Session Information
13 SES 04 A, Rethinking Education in Light of Global Challenges: Culture, Society, and Bildung.
Symposium
Contribution
This symposium, presenting research from the anthology “Rethinking Education in Light of Global Challenges” (Routledge, 2022) will address and discuss Scandinavian perspectives on the educational implications of and responses to global issues: Migration flows and (post)nationalism, and erosion of welfare states and the global rise of neoliberalism. The symposium addresses how global trends influence education, education policy and discussions regarding the purpose(s) of education in the Scandinavian countries. These countries provide an interesting framework for comparison because they are geographically similar, all being quite small – regarding population - nation states on the northern outskirts of Europe with many similarities in terms of history and social structures, and with strong cultural, religious, and linguistic ties.
The educational systems in the three Scandinavian countries likewise have many similarities. Educational policy was developed at the national level and the curriculum consisted of a common core of subjects aligned with a so-called ‘Bildung’ approach and an ideal of nurturing social responsibility democratic values among students (Imsen, Blossing & Moos, 2017; Telhaug, Mediås & Aasen, 2006).
Thus, in all three countries, education was part of a wider-reaching social democratic project of establishing a welfare state (cf. Esping Andersen, 1990; Telhaug, Mediås & Aasen, 2004). The idea of a ‘Nordic model’ of education was therefore integral to the self-image of educational policymakers, researchers, educators and teachers in Scandinavia for much of the second half of the 20th century (Esping Andersen, 1990).

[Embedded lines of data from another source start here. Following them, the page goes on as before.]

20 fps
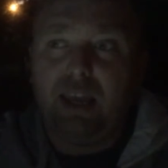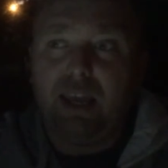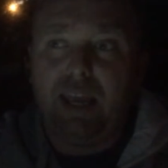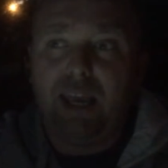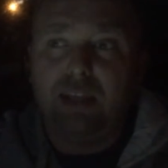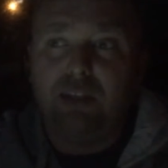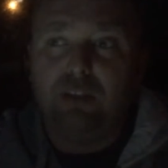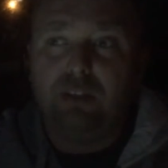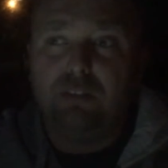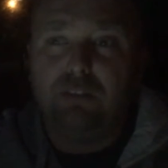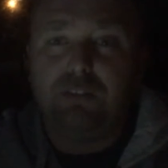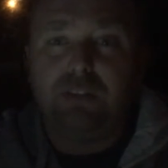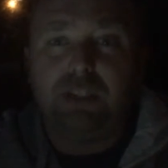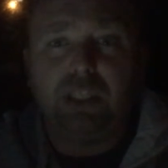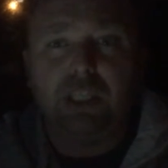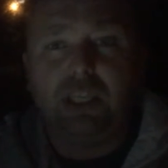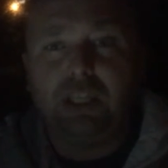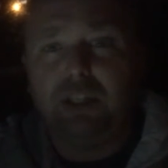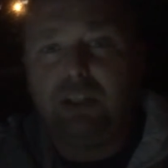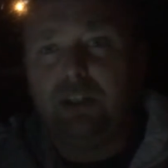end of
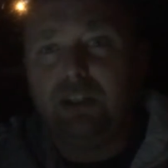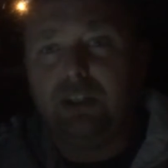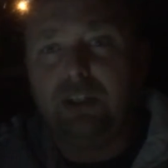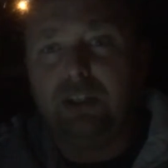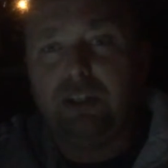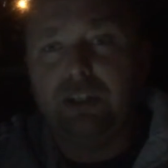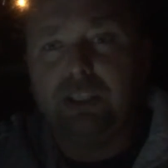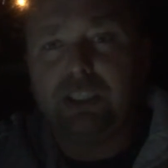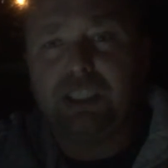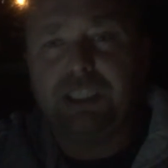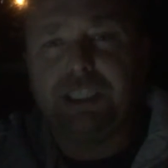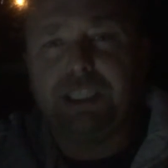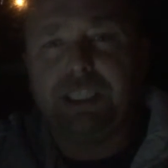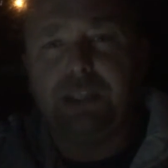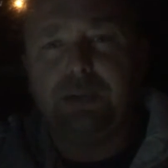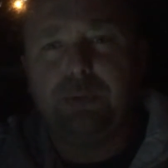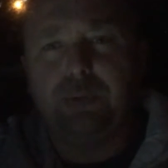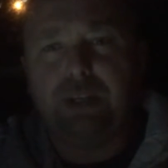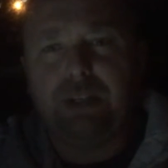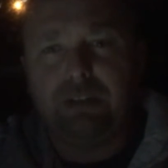year
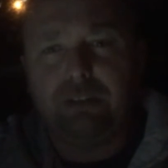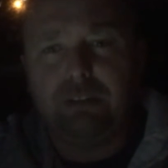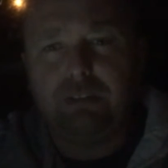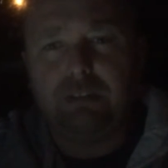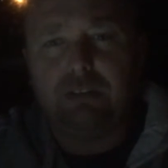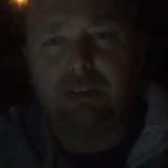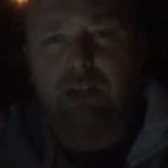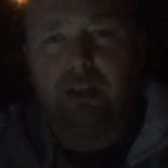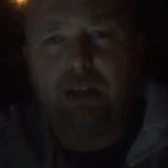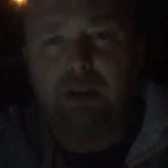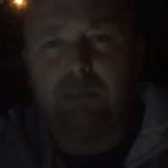series,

Furthermore, the classical German 'Bildung' tradition, especially as it was developed in romanticism and Weimar classicism, played and indirectly still plays a crucial role in education, mostly in Denmark but also in the other Scandinavian countries.

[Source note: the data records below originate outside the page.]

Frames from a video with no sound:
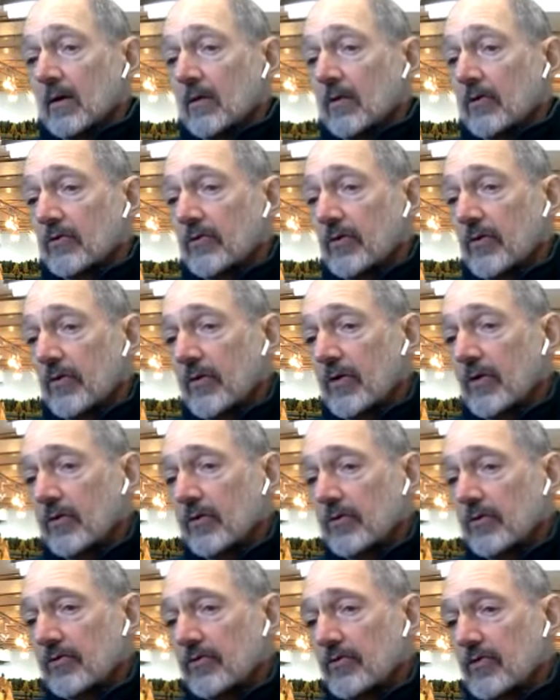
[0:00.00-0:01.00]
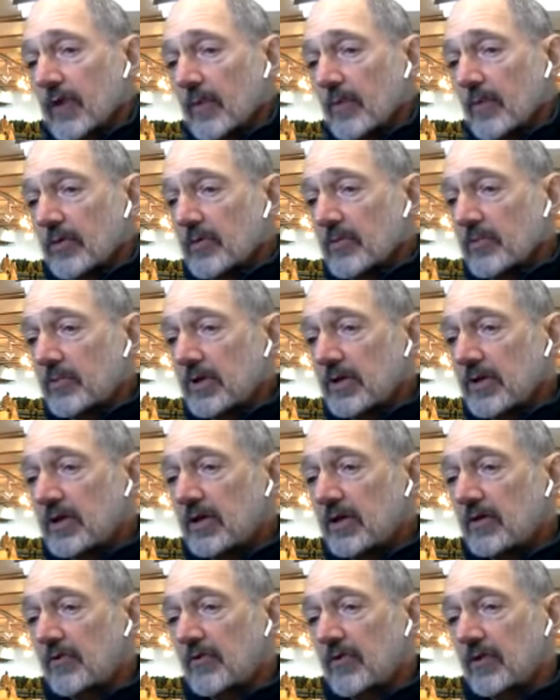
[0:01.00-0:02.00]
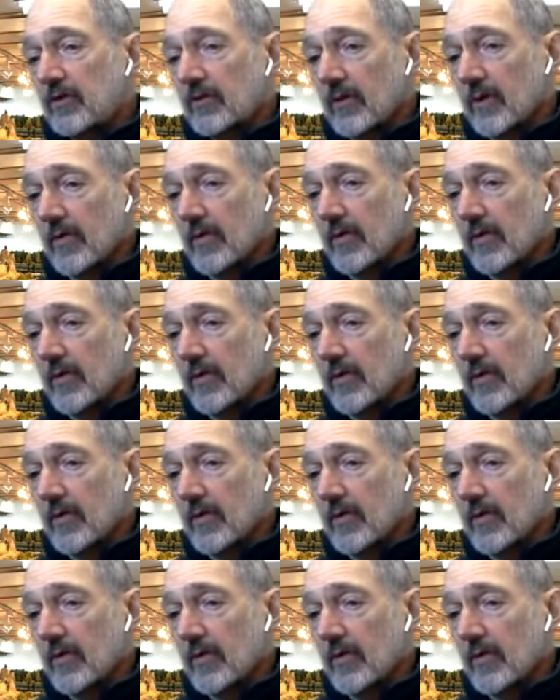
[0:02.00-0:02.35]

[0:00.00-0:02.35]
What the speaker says: So those WPs that are on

However, the Nordic welfare model, and the accompanying educational systems in the Scandinavian countries have been challenged by global issues such as migration flows, the erosion of the welfare state and global rise of neoliberal education policy.

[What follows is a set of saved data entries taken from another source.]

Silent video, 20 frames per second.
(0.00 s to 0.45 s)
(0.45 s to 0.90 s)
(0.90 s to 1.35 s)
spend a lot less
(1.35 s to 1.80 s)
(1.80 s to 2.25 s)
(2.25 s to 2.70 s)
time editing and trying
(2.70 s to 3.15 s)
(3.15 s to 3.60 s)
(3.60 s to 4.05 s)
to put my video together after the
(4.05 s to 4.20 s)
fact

Historically, Denmark, Norway and Sweden share parallel migration histories, primarily dominated by emigration from the mid-19th century until the mid-20th century. After the Second World War, all three countries experienced a large influx of migrants to meet a heavy labour shortage within industry, which was followed by an increase in immigration of refugees and migrants. A short period of relatively liberal and open immigration policy has since been replaced by restrictions of varying strictness in all three countries, making immigration from outside the EU nearly impossible. Nevertheless, the Nordic countries have undergone huge changes demographically in the form of an increasingly diverse population and have responded with a range of integration and assimilation strategies, representing, to varying degrees, nationalism, anxiety or even xenophobia, cultural conflict, racism and segregation.
Furthermore, since the 1990s, education in Scandinavia has been drawn into a new kind of educational governance, based on the logic of a global marketplace, that advocates and promotes strategies such as the introduction of efficiency benchmarks, increased competition, decentralisation, management by objectives, etc. (Imsen, Blossing & Moos, 2017). From a focus on the welfare state, ‘Bildung’, democracy and the welfare of its citizens, the Scandinavian countries like most other countries around the world, have witnessed a shift in education policy towards a neoliberal education policy (Ball, 2006; Dovemark, Kosunen, Kauko, Magnasdottir, Hansen & Rasmussen, 2018).
These developments are associated with the accelerating globalization of national and international cultural, economic, and political structures negotiated in local settings in order to adapt these changes to conditions in individual countries. The four papers in this symposium deal with these interrelated global issues and relate them to current debates and policy initiatives.
References
Ball, S. (2005). Education Policy and the Social Class. The selected works of Stephen J. Ball. London: Routledge. Dovemark, M., S. Kosunen, J. Kauko, B. Magnasdottir, P. Hansen & P. Rasmussen (2018) Deregulation, privatisation and marketisation of Nordic comprehensive education: social changes reflected in schooling, Education Inquiry, 9:1, 122-141, DOI: 10.1080/20004508.2018.1429768 Esping-Andersen, G. (1990) The Three Worlds of Welfare Capitalism. Princeton: Princeton University Press. Imsen, G. Blossing, U. & Moos, L. (2017) Reshaping the Nordic education model in an era of efficiency. Changes in the comprehensive school project in Denmark, Norway, and Sweden since the millennium. Scandinavian Journal of Educational Research, 61:5, 568-583, DOI: 10.1080/00313831.2016.1172502 Telhaug, A. O., Mediås, O. A. & Aasen, P. (2004) From collectivism to individualism? education as nation building in a Scandinavian perspective. Scandinavian Journal of Educational Research, 48:2, 141-158, DOI: 10.1080/0031383042000198558. Telhaug, A. O., Mediås, O. A. & Aasen, P. (2006) The Nordic Model in Education: Education as part of the political system in the last 50 years. Scandinavian Journal of Educational Research, 50(3), 245-283, DOI: 10.1080/00313830600743274.